Tuesday, August 28, 2012

Late Night Sex Talk

Last night, I was hanging out with my old friend Insomnia,  and I gave a shout out to Facebook and found that I was in abundant good company. A friend of mine popped up on my chat and asked me if he could ask a question. This young man is a HIV negative but an HIV scholar and knows his stuff. But as have almost all of us, positive and negative, he made a choice recently to have unprotected sex with a twink that said he was HIV negative. My friend topped him bareback, and decided that he was going to go in and get an HIV test. But he had a question about risk if, in fact, the individual turned out to have been HIV positive.

It's not an uncommon question though it is one that folks rarely ask. In fact, I know many men that always top without a condom whether or not their sex partner is negative or positive. Their is a misconception that tops can't get HIV by topping. And, unfortunately, the model for prevention in this country would have you believe that topping without a condom will not only instantly give you AIDS but your right nut will fall off. The answer to that particular question is that yes there is a risk. Period---but you won't get the dropsies just because you stuck it in without a rubber. But the level of risk involved depends on numerous factors. The internal health of the bottom, lube usage, the health of the penis of the top, the size of the top's urethra, the viral load of the bottom, and I am sure there are other variables that a doctor would be able to add into the mix.

 I shared with my friend that in my adult relationships, I have mostly dated men that are negative and for those that were tops they rarely used a condom. This was an informed decision based on medical facts, and if, for example, one of the variables mentioned above happened to be off for a time, then we wrapped it up. The point was that based on the available scientific/medical data, personal preference and risk tolerance, the particular men I am talking about made a choice around the risk they wanted to take. And I kept them informed of any issue that would impact that risk choice. I have also, with one negative boyfriend in particular, topped without a condom with his consent, considering all the risk factors, eliminating internal ejaculation (and I am not a pre-cummer but if it happened to be one of those rare times when I was...then it was condom time), and again that was a mutual decision based on medical information.

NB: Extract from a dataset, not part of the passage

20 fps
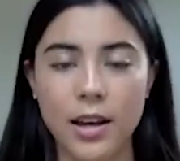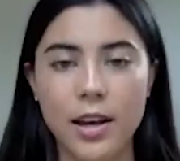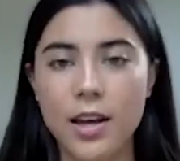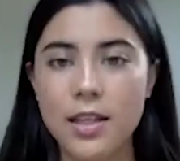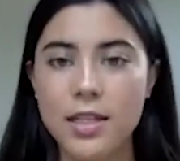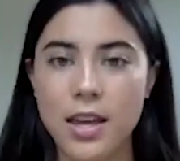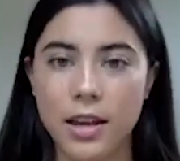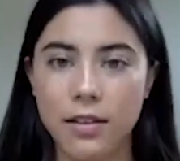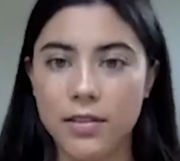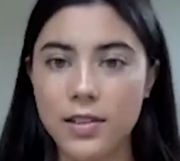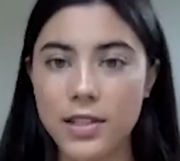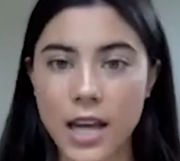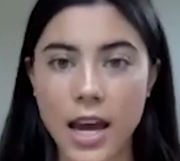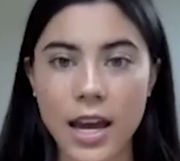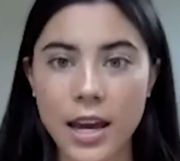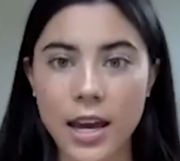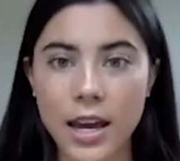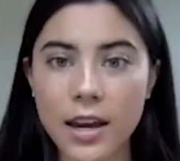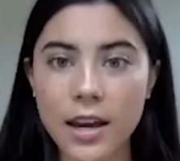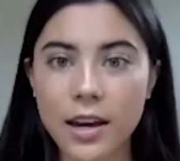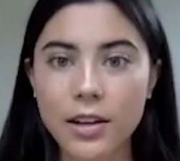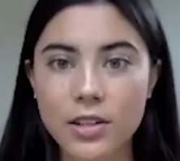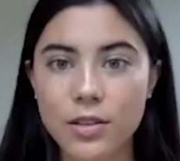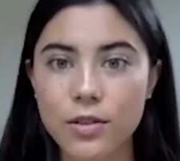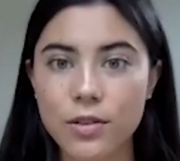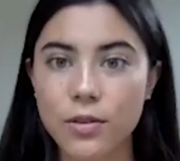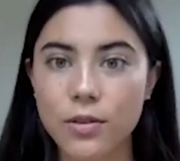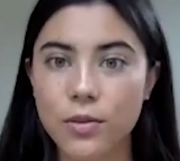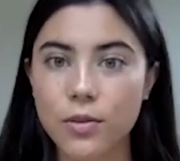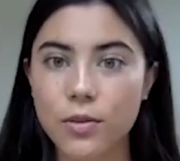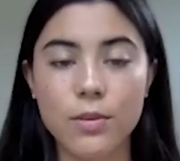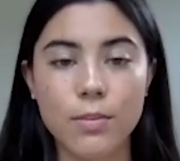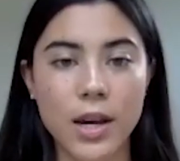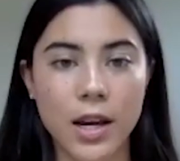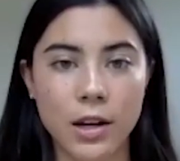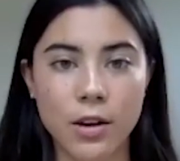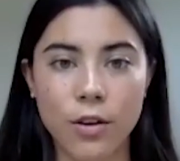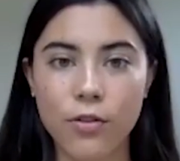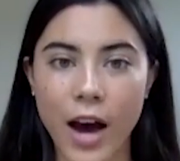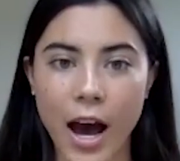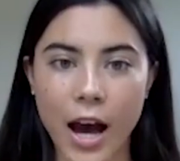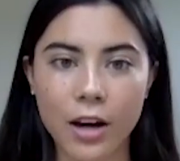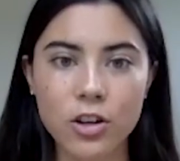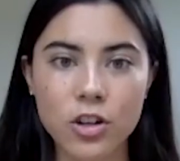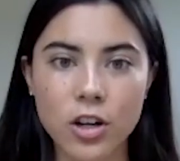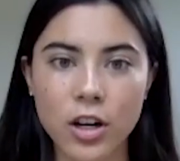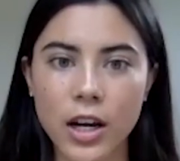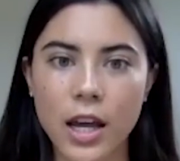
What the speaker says: they take to manufacturing,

And remember this number: 96%. A person with an undetectable viral load has less than a 4% chance of transmitting HIV. There have been NO DOCUMENTED CASES of a person with an undetectable viral load transmitting HIV. The fact is that there is a risk to a negative bottom, but again the science and medical data is way ahead of a prevention messaging that still puts the onus on poz folks and shames consensual sexual choices regarding condom usage between consenting adults.

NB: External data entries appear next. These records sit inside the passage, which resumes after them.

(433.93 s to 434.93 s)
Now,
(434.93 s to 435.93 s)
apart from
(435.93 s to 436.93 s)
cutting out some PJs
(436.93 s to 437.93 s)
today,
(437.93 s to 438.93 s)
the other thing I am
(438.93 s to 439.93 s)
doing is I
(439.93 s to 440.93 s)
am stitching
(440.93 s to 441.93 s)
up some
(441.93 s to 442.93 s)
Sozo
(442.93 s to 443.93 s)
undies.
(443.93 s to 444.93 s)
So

But the part of the conversation that was most important was that my friend was taking responsibility for his own sexual health. Yes the twink said he was negative. Yes he could have lied. Yes that would have been wrong (and any poz person that has been living with HIV for any significant amount of time and says that they have a 100% disclosure rating is either a leprechaun or lying). But in the end, my friend realized that he made the ultimate choice for himself to top this kid without a condom.

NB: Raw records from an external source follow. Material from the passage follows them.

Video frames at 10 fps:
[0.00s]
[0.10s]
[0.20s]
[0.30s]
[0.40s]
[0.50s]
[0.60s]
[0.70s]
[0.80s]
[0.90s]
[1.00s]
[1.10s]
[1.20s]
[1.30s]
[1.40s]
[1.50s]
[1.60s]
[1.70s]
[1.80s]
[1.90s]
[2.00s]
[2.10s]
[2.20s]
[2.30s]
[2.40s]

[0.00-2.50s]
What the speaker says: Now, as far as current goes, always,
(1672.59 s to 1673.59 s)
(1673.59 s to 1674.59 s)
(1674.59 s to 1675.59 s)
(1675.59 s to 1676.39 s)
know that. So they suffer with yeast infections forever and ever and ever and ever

The analogy that I used was that he could tell me that Jesus himself was slinging beers down at the local Irish Pub, but if I hauled my ass down to the pub and it turned out that Jesus wasn't there, my friend may have told me a story that got me to jump in my car....but I am in fact that one that climbed in, turned the key, and headed down to get some water-to-wine action. That does not absolve anyone from knowing their status and disclosing it when necessary, but HIV positive people are not responsible for anyone else's sex choices.

I commended my friend on doing what was best for him and taking care of his health. Based on actual facts and data, I was able to suggest that his risk factor in this situation was low. The more we can all engage with our sex choices, understand we are going to make mistakes, and try and remove the HIV related stigma from sex, we will move a long way forward into the fight to eliminate HIV.


  1. I love the labels! Barebacking, HIV, JESUS, Sex, Viral Load. Ahahahahahahaha. I love you, B!

  2. One thing you don't mention is someone can say they are HIV negative and really be positive but not be lying. Even someone who gets tested very regularly could have converted since the last test. More commonly I'd think is people who base their negative status on their last test even if said test was quite a while ago (and even if there were high-risk behaviors inbetween).